Quincy Jones no tuvo una sola, sino múltiples vidas. Esa expresa mención en plural acompañó la edición de su primera biografía, la de 1990, y la realidad no hizo más que corroborarla de allí en adelante. Sobran los testimonios de ese talento incansable, desde la edición del último álbum de Miles Davis (Miles and Quincy Live at Montreux) hasta la producción musical de la apertura del museo afroamericano que forma parte del complejo Smithsonian, en Washington. Además de viajes, proyectos de todo tipo, acciones filantrópicas, homenajes y reconocimientos que ningún avatar de salud (tuvo muchos en los últimos años, de un coágulo a un coma diabético) logró mitigar.
El último paso de Quincy Jones por un estudio de grabación quedó registrado hace pocos meses. Convocado por la familia de Henry Mancini, le tocó liderar una de las sesiones incluidas en un álbum tributo al compositor de La pantera rosa. Fiel a su genio, convocó para una nueva versión con su sello de “Peter Gunn” a viejos amigos como el pianista Herbie Hancock, al trompetista Arturo Sandoval y a su contemporáneo John Williams, que dejó por un rato el podio orquestal para divertirse en el piano junto a sus viejos amigos. Otro gran nonagenario, Michael Caine, despidió desde las redes sociales a su “mágico” amigo de toda la vida. Alguna vez llegó a asombrarse de que él y Q. hubiesen nacido “el mismo año, el mismo día y casi a la misma hora”.

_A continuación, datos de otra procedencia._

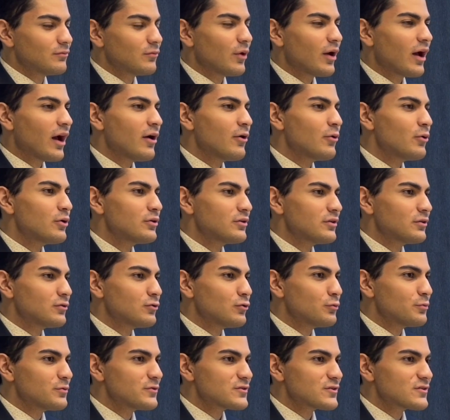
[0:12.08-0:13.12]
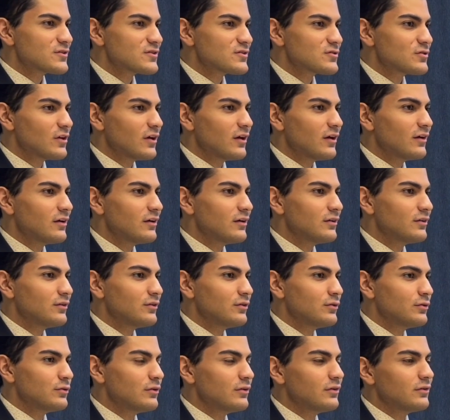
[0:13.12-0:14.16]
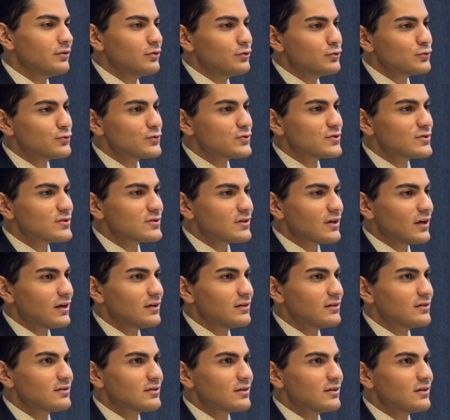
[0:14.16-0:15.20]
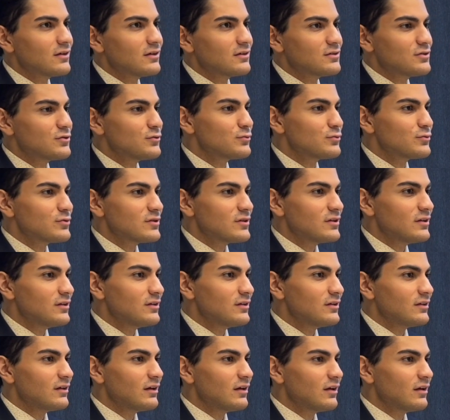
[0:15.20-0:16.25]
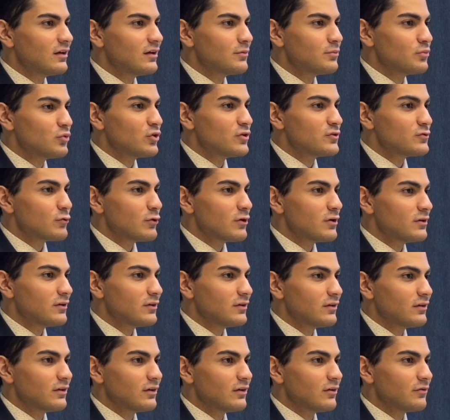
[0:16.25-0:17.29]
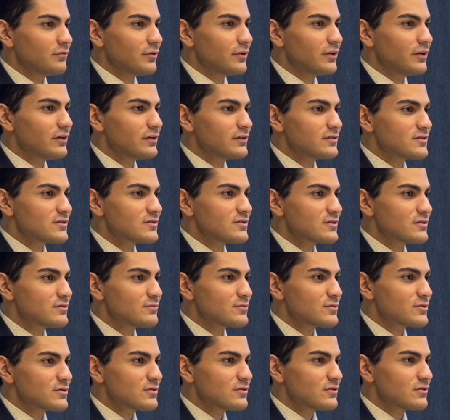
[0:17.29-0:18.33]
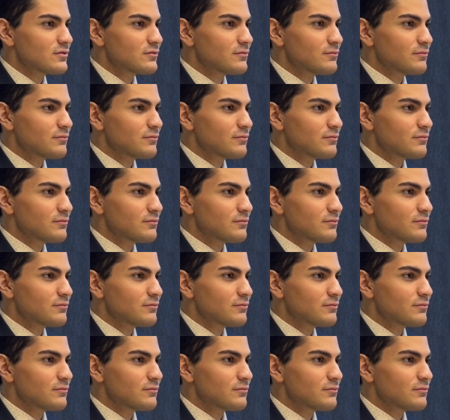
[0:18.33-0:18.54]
How are the corpuses used and tuned in pre-training of AI systems?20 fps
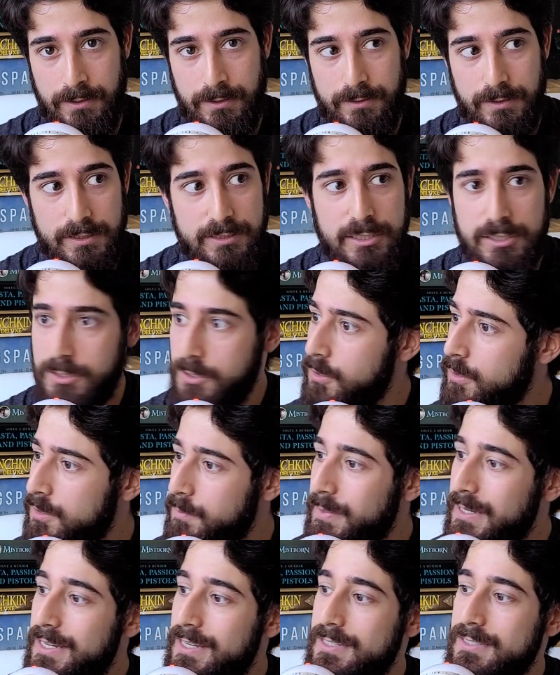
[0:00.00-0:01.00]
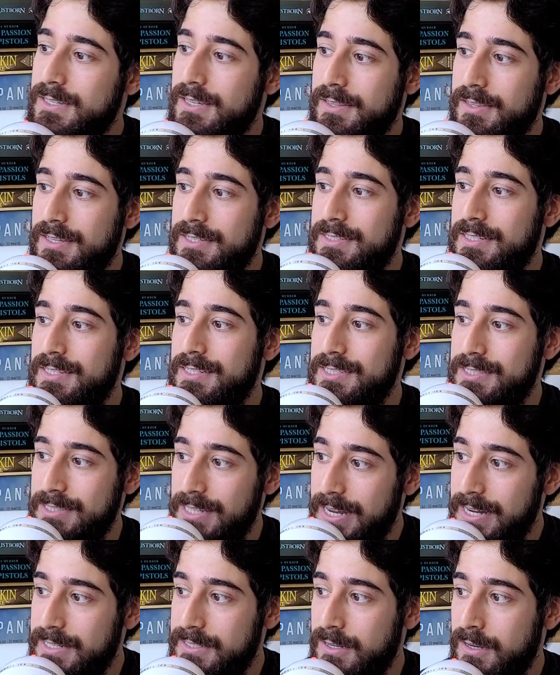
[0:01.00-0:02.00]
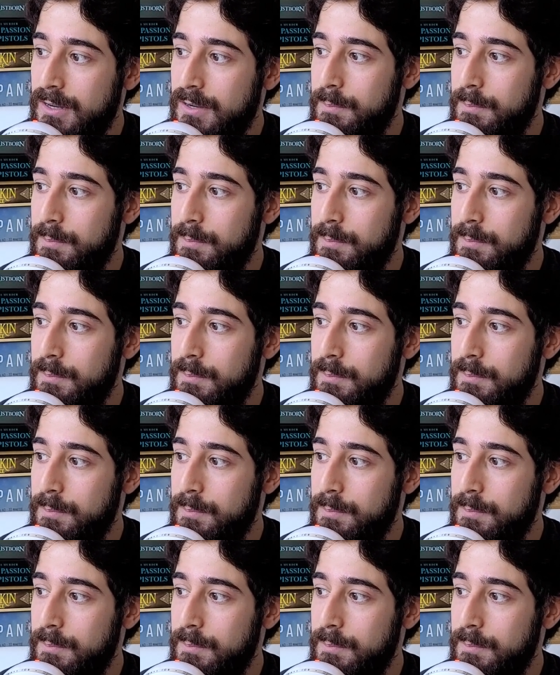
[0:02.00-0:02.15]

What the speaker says: This is good because this state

Y por si faltaba un homenaje más, en un par de semanas, el domingo 17 de noviembre, la fiesta anual de entrega de los Oscar honorarios (Governors Award) tendrá una silla vacía. En junio pasado, la Academia de Hollywood había elegido a Quincy Jones como uno de los cuatro destinatarios de un premio que cada año reconoce toda una vida de logros y méritos artísticos. Esa noche se escuchará la última nota de una larguísima partitura escrita a lo largo de nueve décadas con estilo, elegancia, clasicismo, innovación, respeto por el oyente, audacia y sobre todo, mucho swing.